__PROBLEM TO SOLVE__: Your copy should match the entries exactly, with the pictures left out.

Entries taken from a collection:
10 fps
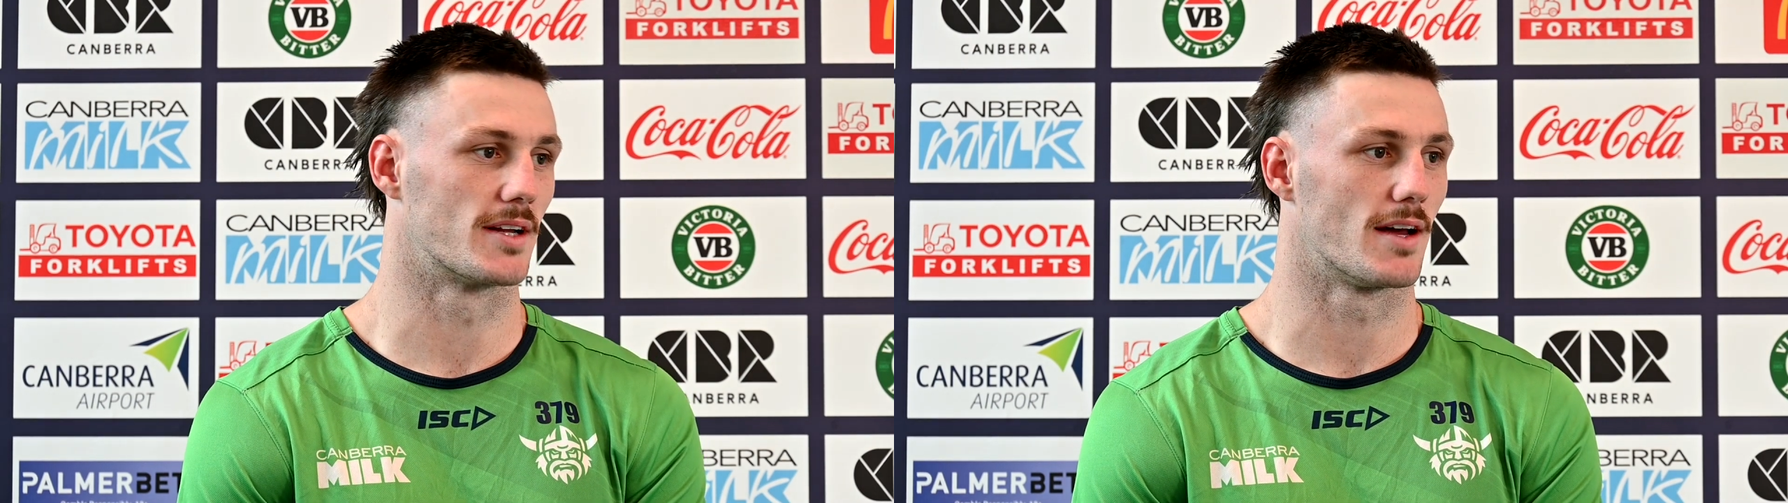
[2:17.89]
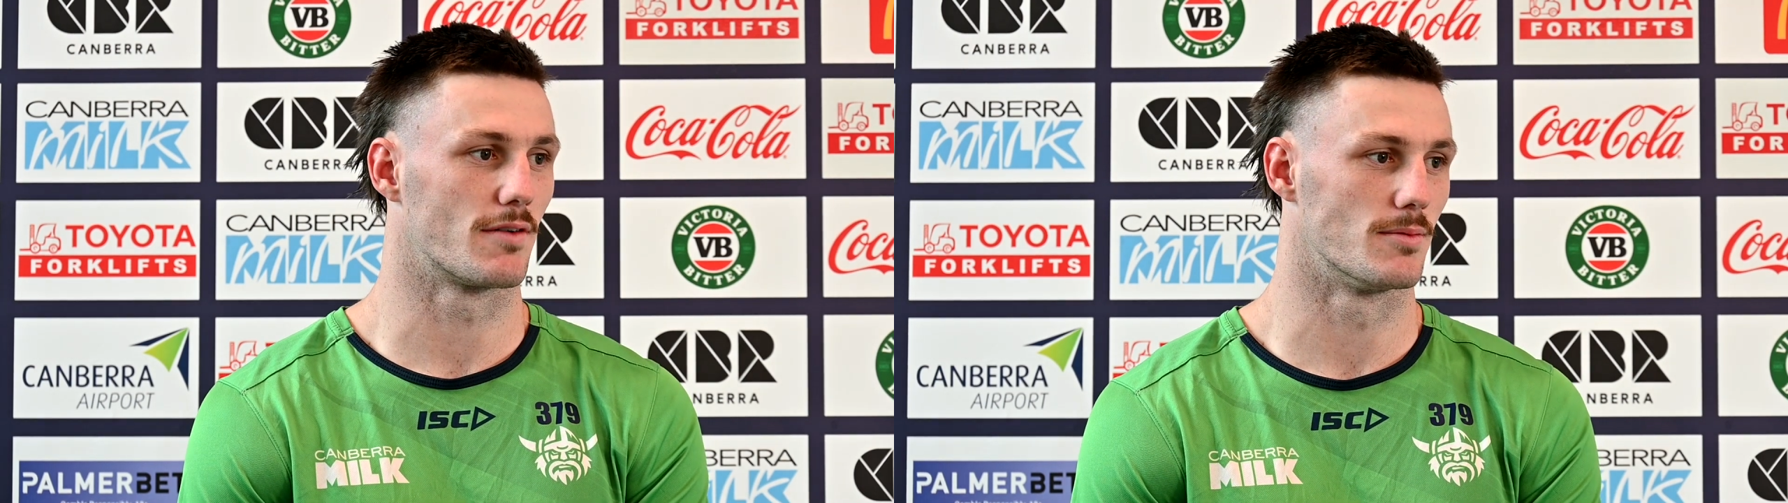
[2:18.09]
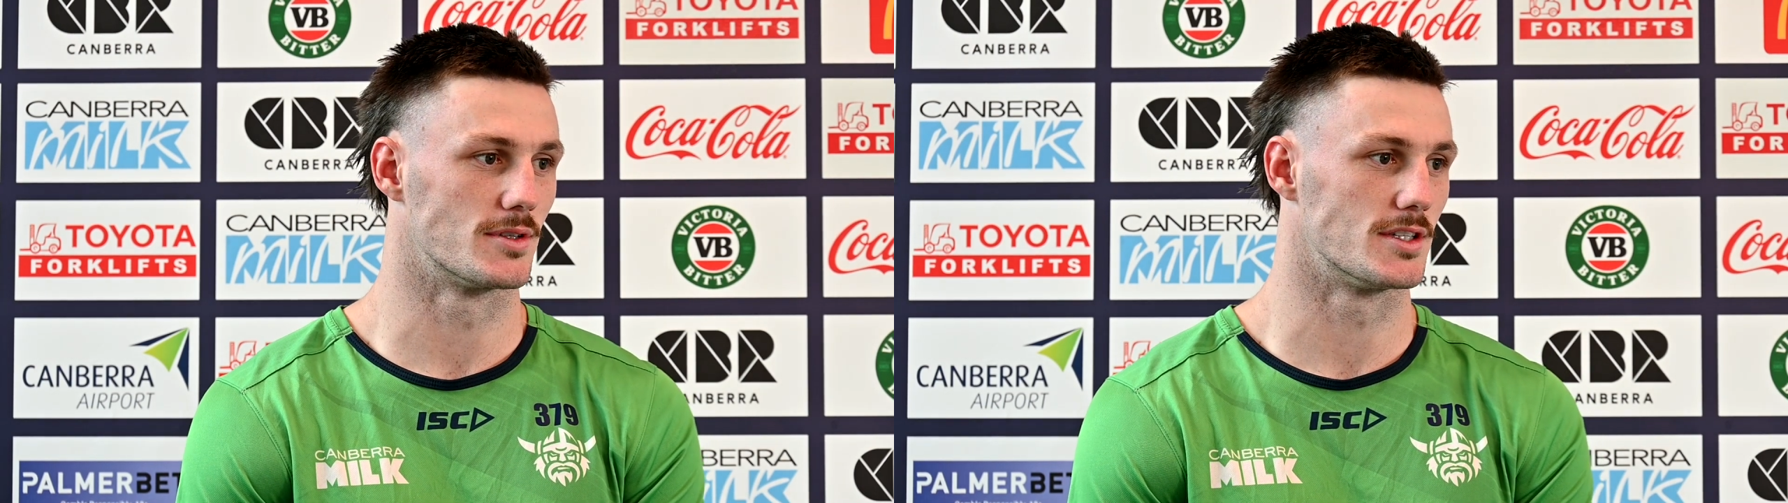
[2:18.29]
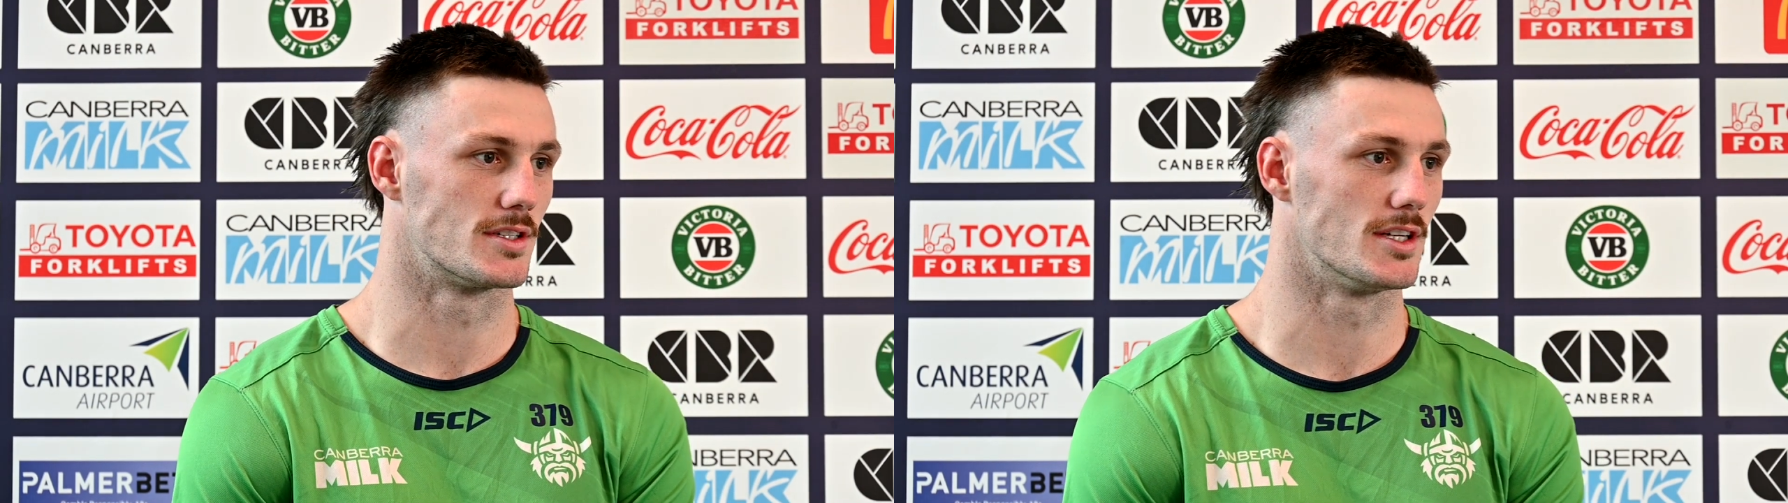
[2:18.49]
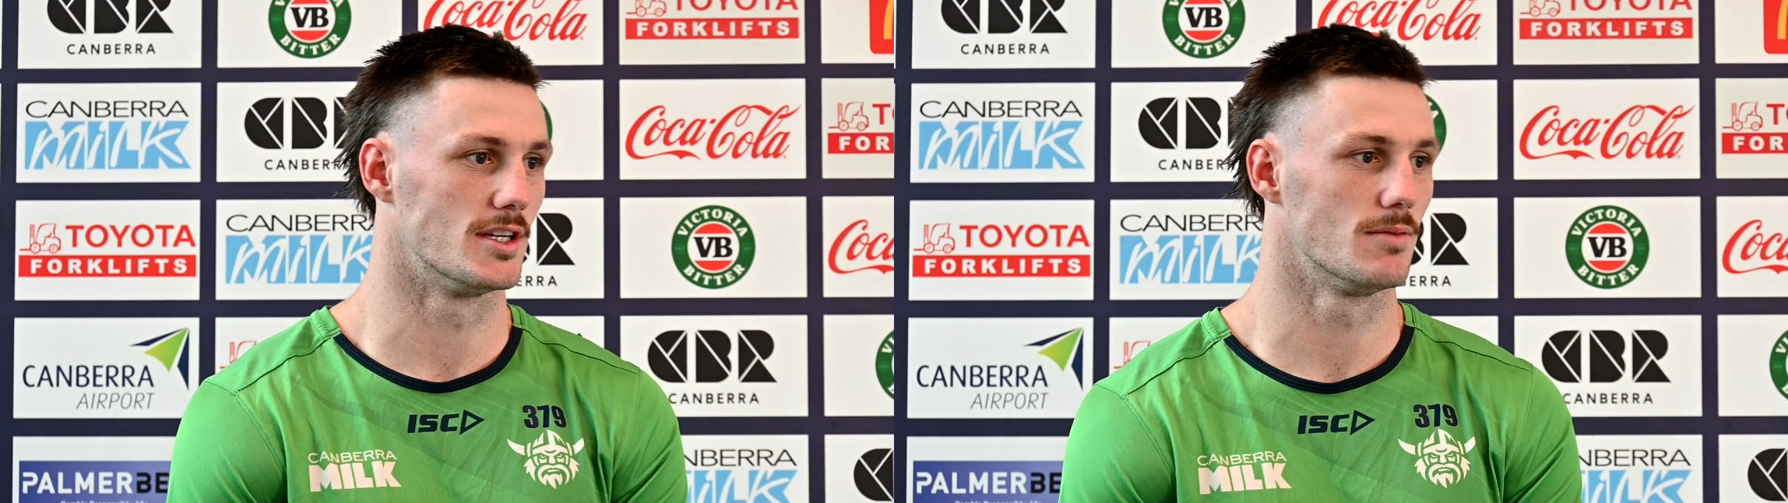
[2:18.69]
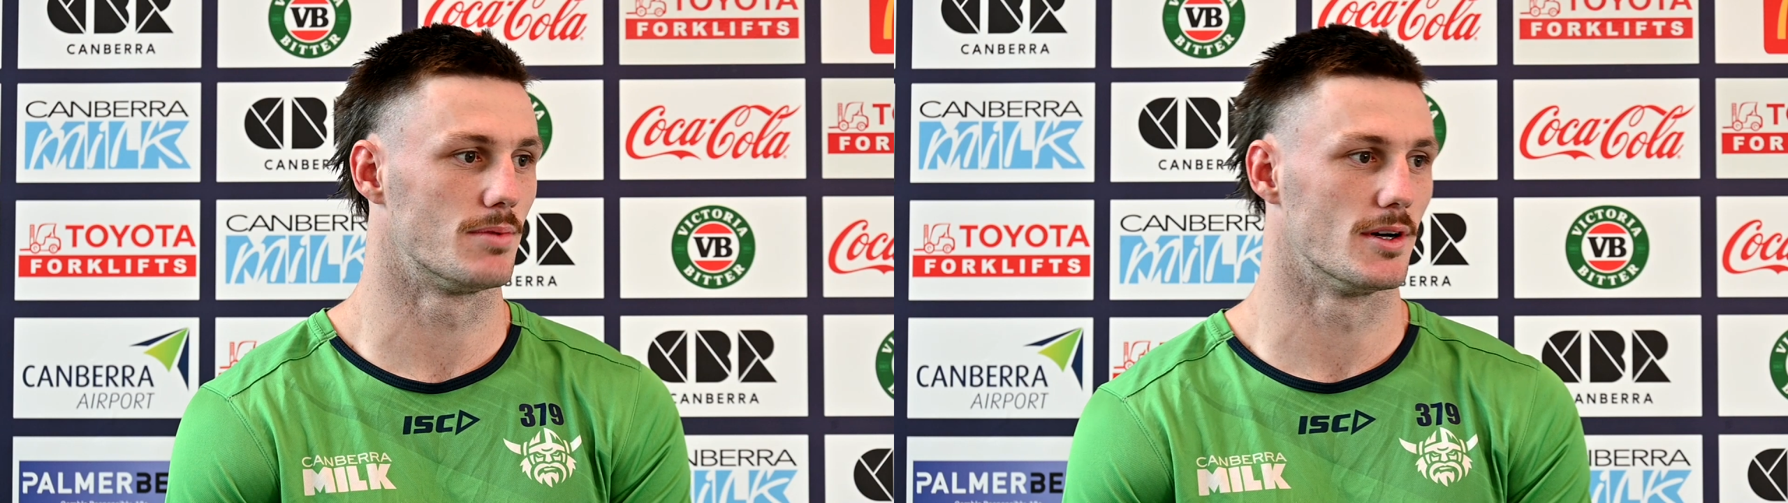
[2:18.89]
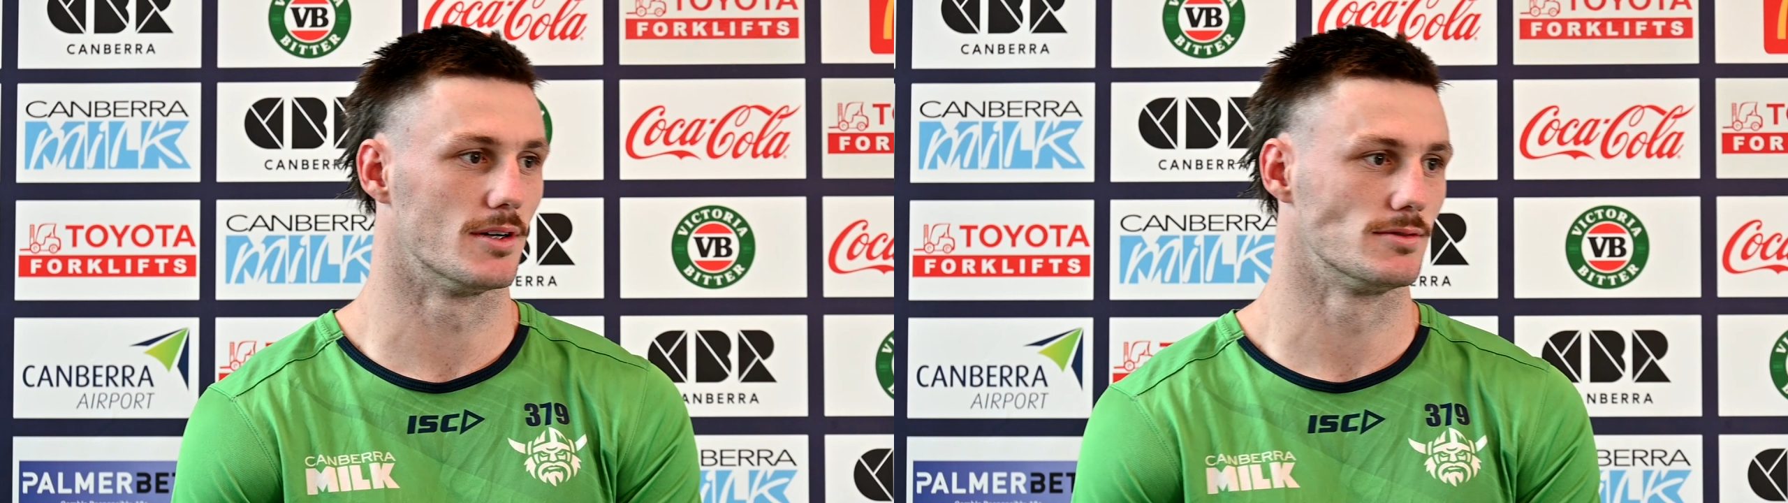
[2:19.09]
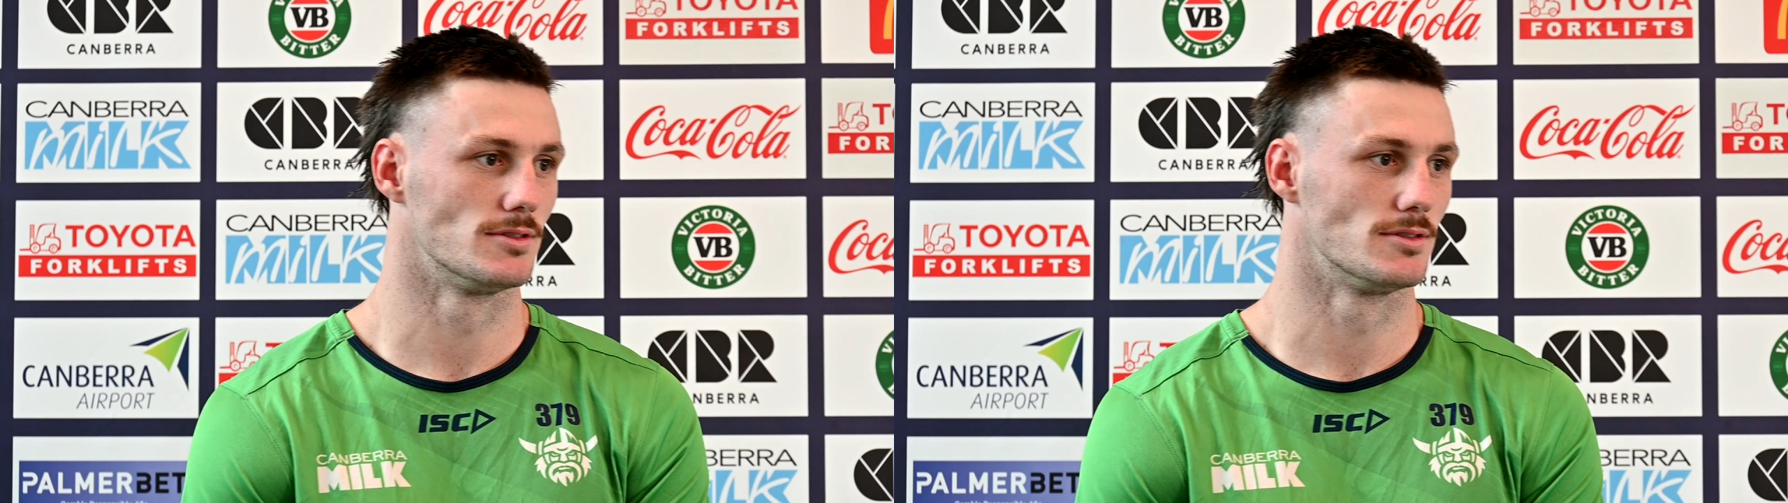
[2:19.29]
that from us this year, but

__YOUR RESPONSE__:
10 fps
[2:17.89]
[2:18.09]
[2:18.29]
[2:18.49]
[2:18.69]
[2:18.89]
[2:19.09]
[2:19.29]
that from us this year, but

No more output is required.